The Heartbleed bug may be old news by now, but companies with OpenSSL websites were still working over the weekend to determine their exposure.
Mention of the word 'heartbleed' early last week got an most a quizzical look, but by the end of the week people were cued in and some were a bit scared.
Security Service Federal Credit Union spokesman John Worthington said his organization was not affected by Heartbleed. He said several in-the-know customers telephoned SSFCU before the mainstream media had the story.
"We answered those calls individually," Worthington said. "As soon as the thing popped, our people were on it. They checked it made sure that we were not impacted."
A post on Broadway Bank’s website said scans of their networks showed no vulnerabilities. USAA said in a statement and on its website that a security patch was implemented for its website earlier last week.
Dan Cornell, the chief technology officer of The Denim Group, a San Antonio-based software security company, said he hopes the exposure of OpenSSL’s vulnerability will push companies to move forward with two-factor authentication that he believes provides a deeper level of security.
"I think moving beyond simply using passwords is an important step worldwide to improve the security of this cyber-critical infrastructure," Cornell said.
Cornell said two-factor authentication is not a password plus a pin number or a security question, but involves information from multiple sources.
"In the industry they say, 'Something you know and something you have or something you are.' So something you know like a password or a pin code," Cornell said. "Something you have such as having your mobile phone and being able to receive an SMS message on it.

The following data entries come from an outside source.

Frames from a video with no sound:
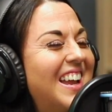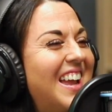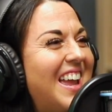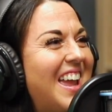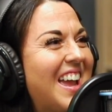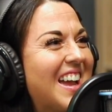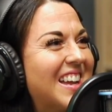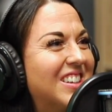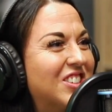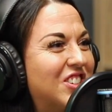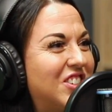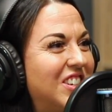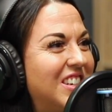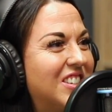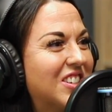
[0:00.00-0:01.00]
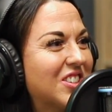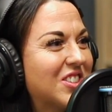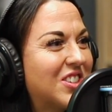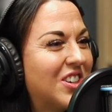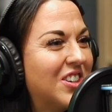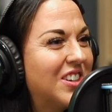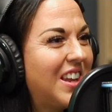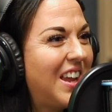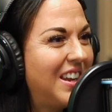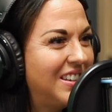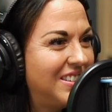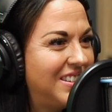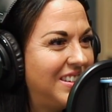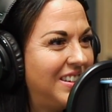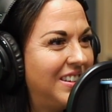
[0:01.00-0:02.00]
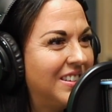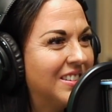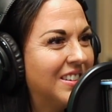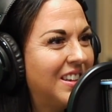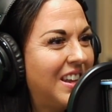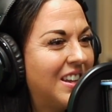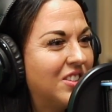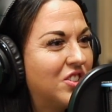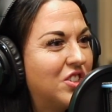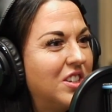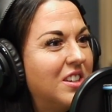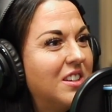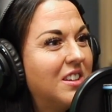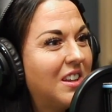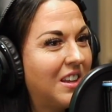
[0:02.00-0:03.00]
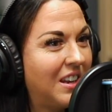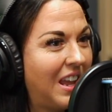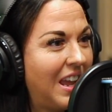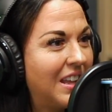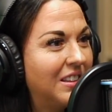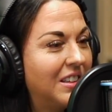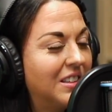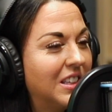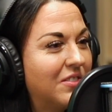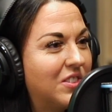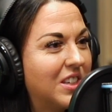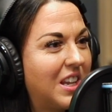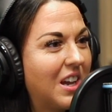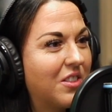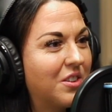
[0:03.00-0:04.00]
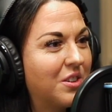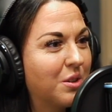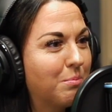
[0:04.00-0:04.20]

And she just turned 18, and she and Haley live together in an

Or something you are, a biometric, like if you have a fingerprint reader or an eye reader or something like that."
Cornell said it’s almost a chance occurrence whether companies would be affected because not all web server software had the vulnerability.

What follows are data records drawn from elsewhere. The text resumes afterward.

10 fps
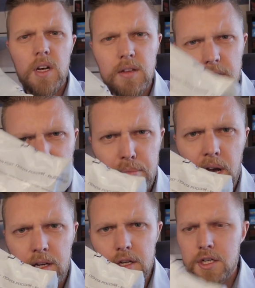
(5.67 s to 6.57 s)
got this
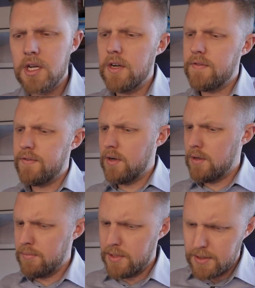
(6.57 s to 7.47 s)
package here
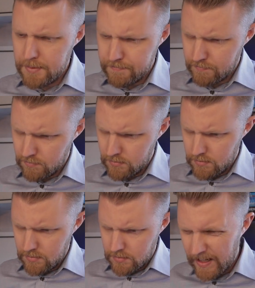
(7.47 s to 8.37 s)
from... Uh,
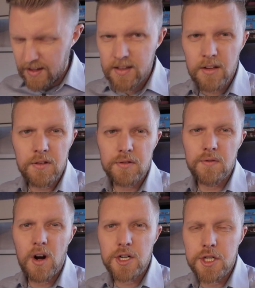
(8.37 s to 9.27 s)
this is
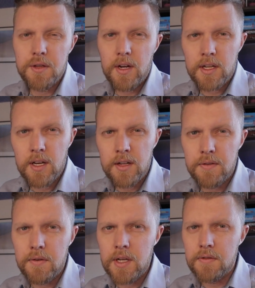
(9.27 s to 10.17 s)
Russian, I
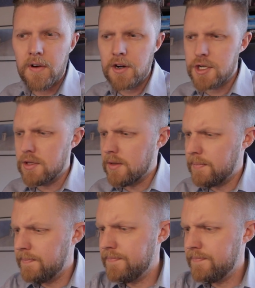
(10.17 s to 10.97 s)
can't read Russian.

"A lot of sites using popular web server software were affected," Cornell said. "Other sites that didn't use software that had these vulnerable components can pretty definitively say, 'We're not affected because this vulnerability does not exist in the software that we're running.' "
NPR’s All-Tech Considered offers a full explainer of the bug and links to pages that are keeping track of the Heartbleed vulnerability of most major companies. The advice is consistent: If a website you use was affected, wait until a patch has been applied and then change your password.
Broadway Bank Web Post:
"You have probably read or heard about the newly discovered Heartbleed bug. Broadway Bank has taken proactive scans of our networks for vulnerabilities and there is no indication of any risks being present. Broadway Bank is also working with key vendor partners to make sure their systems are not vulnerable. Our first priority at Broadway Bank is customer security and privacy. For more information on ensuring your online account data is secure, please visit Online Security."
USAA Media Statement:
"While there’s no indication of compromise, it’s a good security practice to periodically change passwords and use a unique password for each site. USAA is committed to protecting our members' personal and financial information, and we continually monitor for information security threats. A security patch was implemented for usaa.com earlier this week, and USAA continues to take steps to mitigate the risks associated with this bug. There is no indication that our systems are at risk. We have communicated with our members about how they can better protect themselves."